* _EXERCISE INSTRUCTIONS_
Below are records with pictures. Transcribe exactly, and only, the lines from the line with "[00:00:00.00]" to the line with "[00:00:01.45]", both ends included, but not the pictures.

* _ENTRIES SHOWN_

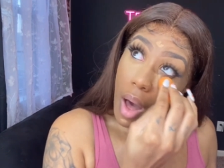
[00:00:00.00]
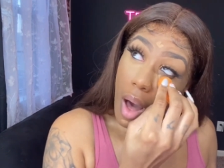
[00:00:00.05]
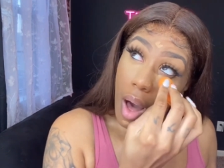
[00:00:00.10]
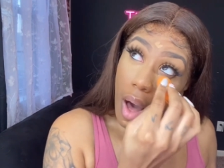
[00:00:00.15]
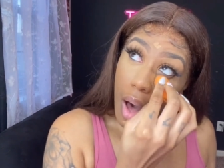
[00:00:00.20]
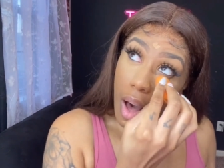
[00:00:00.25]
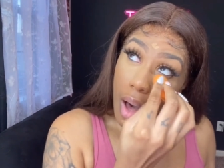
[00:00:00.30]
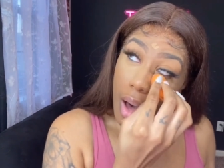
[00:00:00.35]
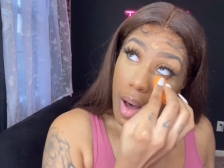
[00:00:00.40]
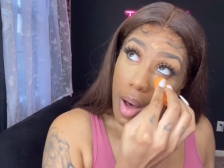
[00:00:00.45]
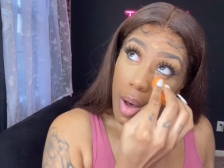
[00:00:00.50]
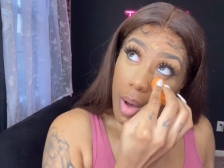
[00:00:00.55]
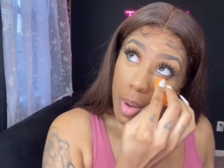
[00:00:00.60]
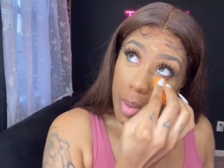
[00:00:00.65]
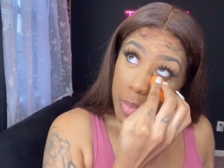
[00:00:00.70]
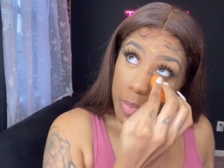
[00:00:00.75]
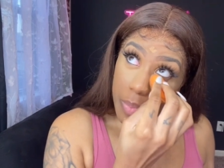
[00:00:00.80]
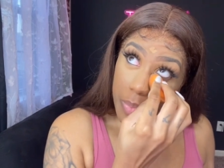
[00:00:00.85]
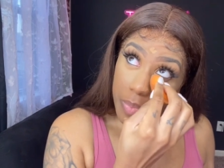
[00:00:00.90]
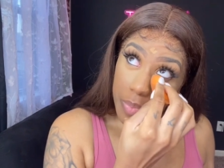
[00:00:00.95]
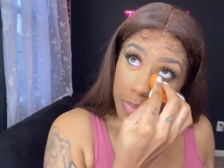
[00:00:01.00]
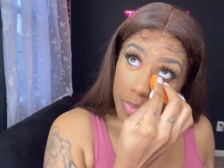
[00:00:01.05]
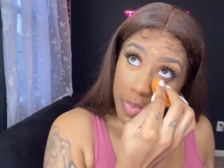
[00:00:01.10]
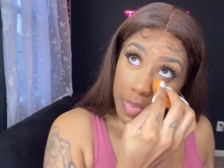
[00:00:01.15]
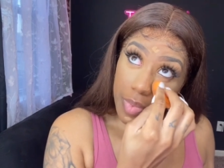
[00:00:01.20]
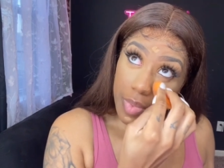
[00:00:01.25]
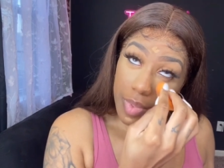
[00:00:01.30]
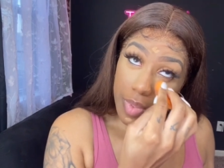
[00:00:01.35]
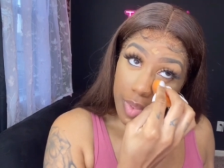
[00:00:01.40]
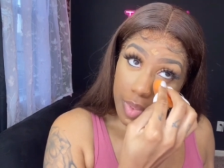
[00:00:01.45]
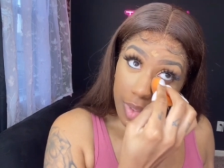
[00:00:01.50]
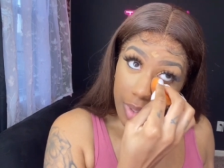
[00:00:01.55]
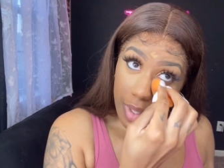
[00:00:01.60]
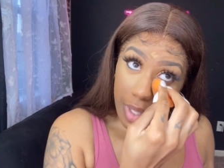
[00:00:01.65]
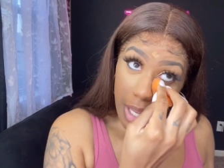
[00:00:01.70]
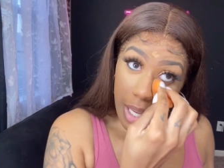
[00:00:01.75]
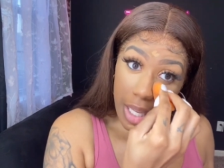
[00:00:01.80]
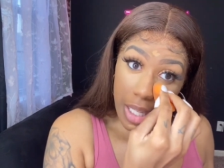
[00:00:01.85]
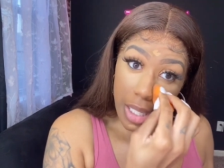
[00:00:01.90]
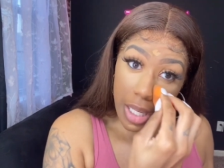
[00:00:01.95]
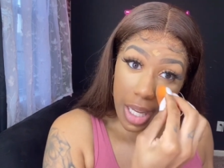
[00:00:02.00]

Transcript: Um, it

* * *

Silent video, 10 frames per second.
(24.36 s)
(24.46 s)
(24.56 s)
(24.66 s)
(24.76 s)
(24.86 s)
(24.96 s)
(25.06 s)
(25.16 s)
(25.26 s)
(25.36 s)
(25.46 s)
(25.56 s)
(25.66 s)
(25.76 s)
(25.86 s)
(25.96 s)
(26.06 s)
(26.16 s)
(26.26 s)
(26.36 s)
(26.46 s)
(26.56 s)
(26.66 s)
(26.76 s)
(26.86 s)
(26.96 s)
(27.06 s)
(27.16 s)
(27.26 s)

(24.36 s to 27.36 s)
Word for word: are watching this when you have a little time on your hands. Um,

* _OUTPUT OF THE TASK_
[00:00:00.00]
[00:00:00.05]
[00:00:00.10]
[00:00:00.15]
[00:00:00.20]
[00:00:00.25]
[00:00:00.30]
[00:00:00.35]
[00:00:00.40]
[00:00:00.45]
[00:00:00.50]
[00:00:00.55]
[00:00:00.60]
[00:00:00.65]
[00:00:00.70]
[00:00:00.75]
[00:00:00.80]
[00:00:00.85]
[00:00:00.90]
[00:00:00.95]
[00:00:01.00]
[00:00:01.05]
[00:00:01.10]
[00:00:01.15]
[00:00:01.20]
[00:00:01.25]
[00:00:01.30]
[00:00:01.35]
[00:00:01.40]
[00:00:01.45]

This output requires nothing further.